DATA IN THIS EXERCISE:
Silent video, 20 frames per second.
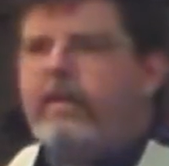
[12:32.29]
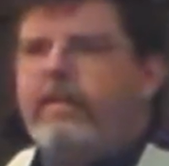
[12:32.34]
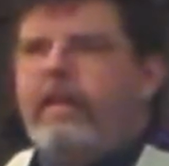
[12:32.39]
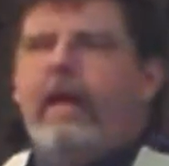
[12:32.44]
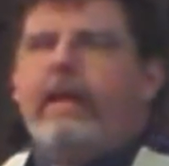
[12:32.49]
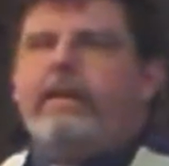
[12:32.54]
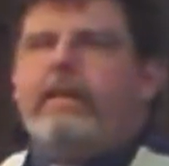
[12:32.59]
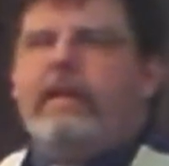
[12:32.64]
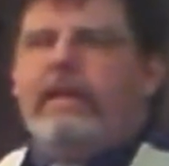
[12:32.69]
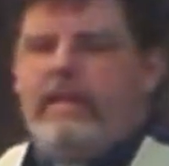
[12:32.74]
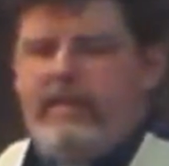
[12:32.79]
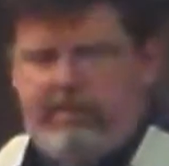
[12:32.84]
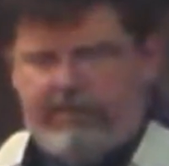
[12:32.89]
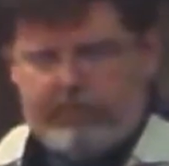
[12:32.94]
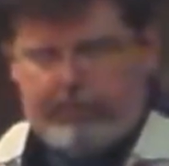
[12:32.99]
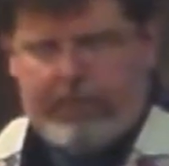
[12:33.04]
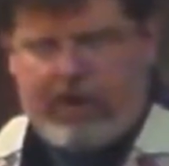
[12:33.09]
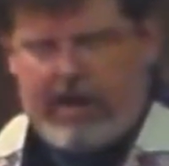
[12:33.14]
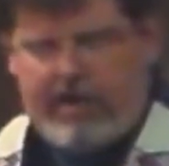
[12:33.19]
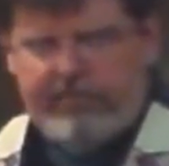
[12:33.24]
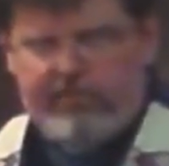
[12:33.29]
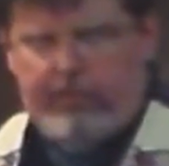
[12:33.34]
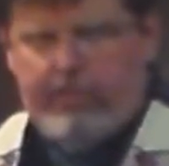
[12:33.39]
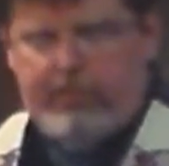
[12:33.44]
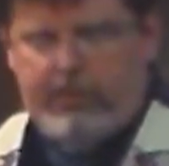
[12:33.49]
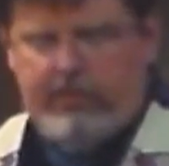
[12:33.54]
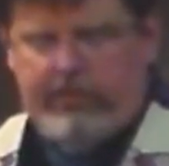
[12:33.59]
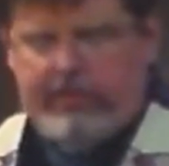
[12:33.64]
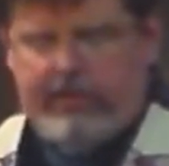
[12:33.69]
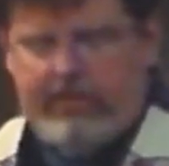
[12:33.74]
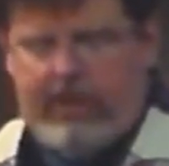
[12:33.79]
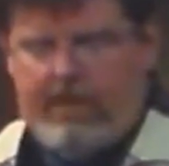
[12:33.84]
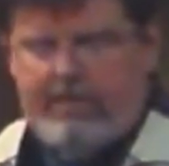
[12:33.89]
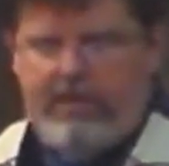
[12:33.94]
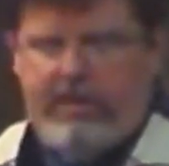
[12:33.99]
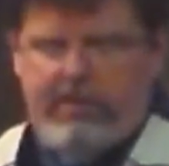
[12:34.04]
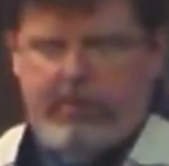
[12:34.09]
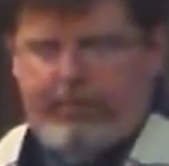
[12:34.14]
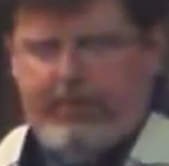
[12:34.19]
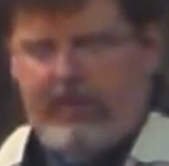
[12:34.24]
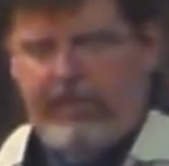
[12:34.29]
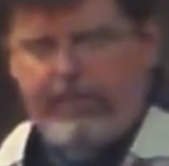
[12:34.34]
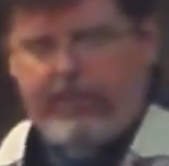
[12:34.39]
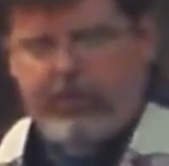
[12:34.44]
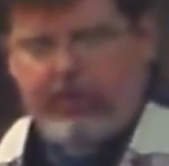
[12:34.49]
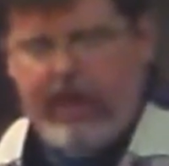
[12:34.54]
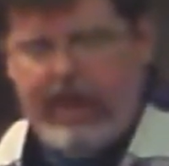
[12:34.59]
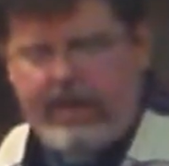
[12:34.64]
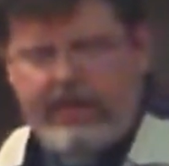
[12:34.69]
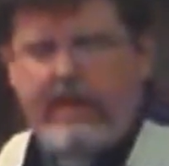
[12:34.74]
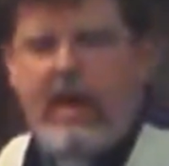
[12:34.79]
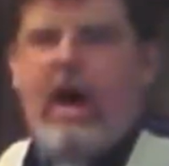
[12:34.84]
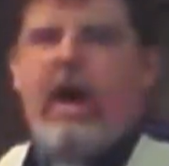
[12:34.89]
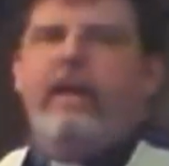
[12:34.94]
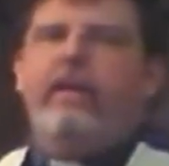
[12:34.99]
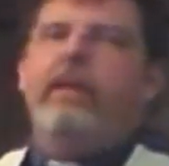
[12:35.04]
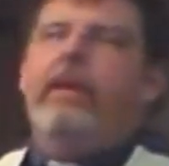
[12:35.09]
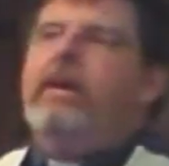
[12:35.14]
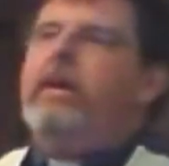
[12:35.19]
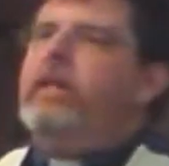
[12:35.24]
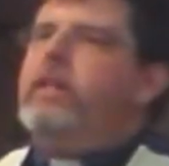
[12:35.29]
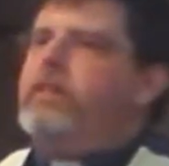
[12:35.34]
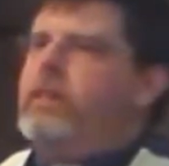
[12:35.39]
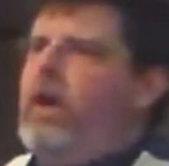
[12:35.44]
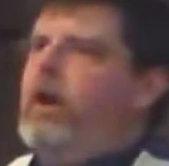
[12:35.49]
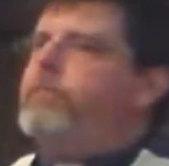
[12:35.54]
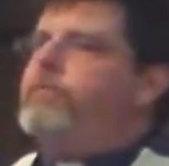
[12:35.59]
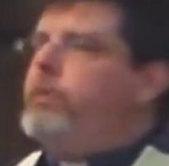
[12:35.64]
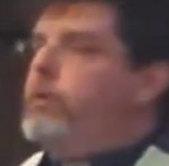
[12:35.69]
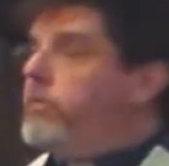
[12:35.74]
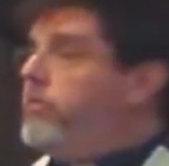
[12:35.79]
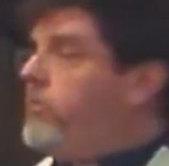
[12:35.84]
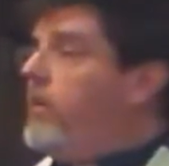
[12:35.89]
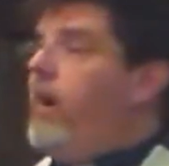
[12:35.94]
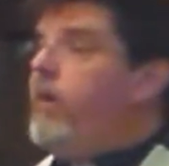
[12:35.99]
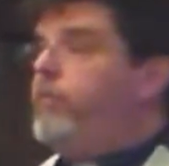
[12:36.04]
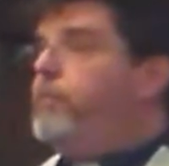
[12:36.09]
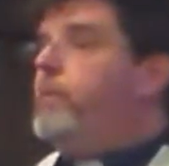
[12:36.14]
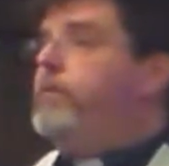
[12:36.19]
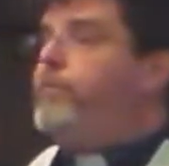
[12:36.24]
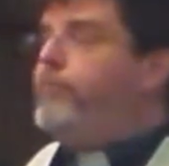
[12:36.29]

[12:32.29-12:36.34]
that it is possible to love other people and not love yourself.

TASK REQUIREMENTS:
Pictures in the records above are left out; print everything else exactly as written.

RESULT OF THE TASK:
Silent video, 20 frames per second.
[12:32.29]
[12:32.34]
[12:32.39]
[12:32.44]
[12:32.49]
[12:32.54]
[12:32.59]
[12:32.64]
[12:32.69]
[12:32.74]
[12:32.79]
[12:32.84]
[12:32.89]
[12:32.94]
[12:32.99]
[12:33.04]
[12:33.09]
[12:33.14]
[12:33.19]
[12:33.24]
[12:33.29]
[12:33.34]
[12:33.39]
[12:33.44]
[12:33.49]
[12:33.54]
[12:33.59]
[12:33.64]
[12:33.69]
[12:33.74]
[12:33.79]
[12:33.84]
[12:33.89]
[12:33.94]
[12:33.99]
[12:34.04]
[12:34.09]
[12:34.14]
[12:34.19]
[12:34.24]
[12:34.29]
[12:34.34]
[12:34.39]
[12:34.44]
[12:34.49]
[12:34.54]
[12:34.59]
[12:34.64]
[12:34.69]
[12:34.74]
[12:34.79]
[12:34.84]
[12:34.89]
[12:34.94]
[12:34.99]
[12:35.04]
[12:35.09]
[12:35.14]
[12:35.19]
[12:35.24]
[12:35.29]
[12:35.34]
[12:35.39]
[12:35.44]
[12:35.49]
[12:35.54]
[12:35.59]
[12:35.64]
[12:35.69]
[12:35.74]
[12:35.79]
[12:35.84]
[12:35.89]
[12:35.94]
[12:35.99]
[12:36.04]
[12:36.09]
[12:36.14]
[12:36.19]
[12:36.24]
[12:36.29]

[12:32.29-12:36.34]
that it is possible to love other people and not love yourself.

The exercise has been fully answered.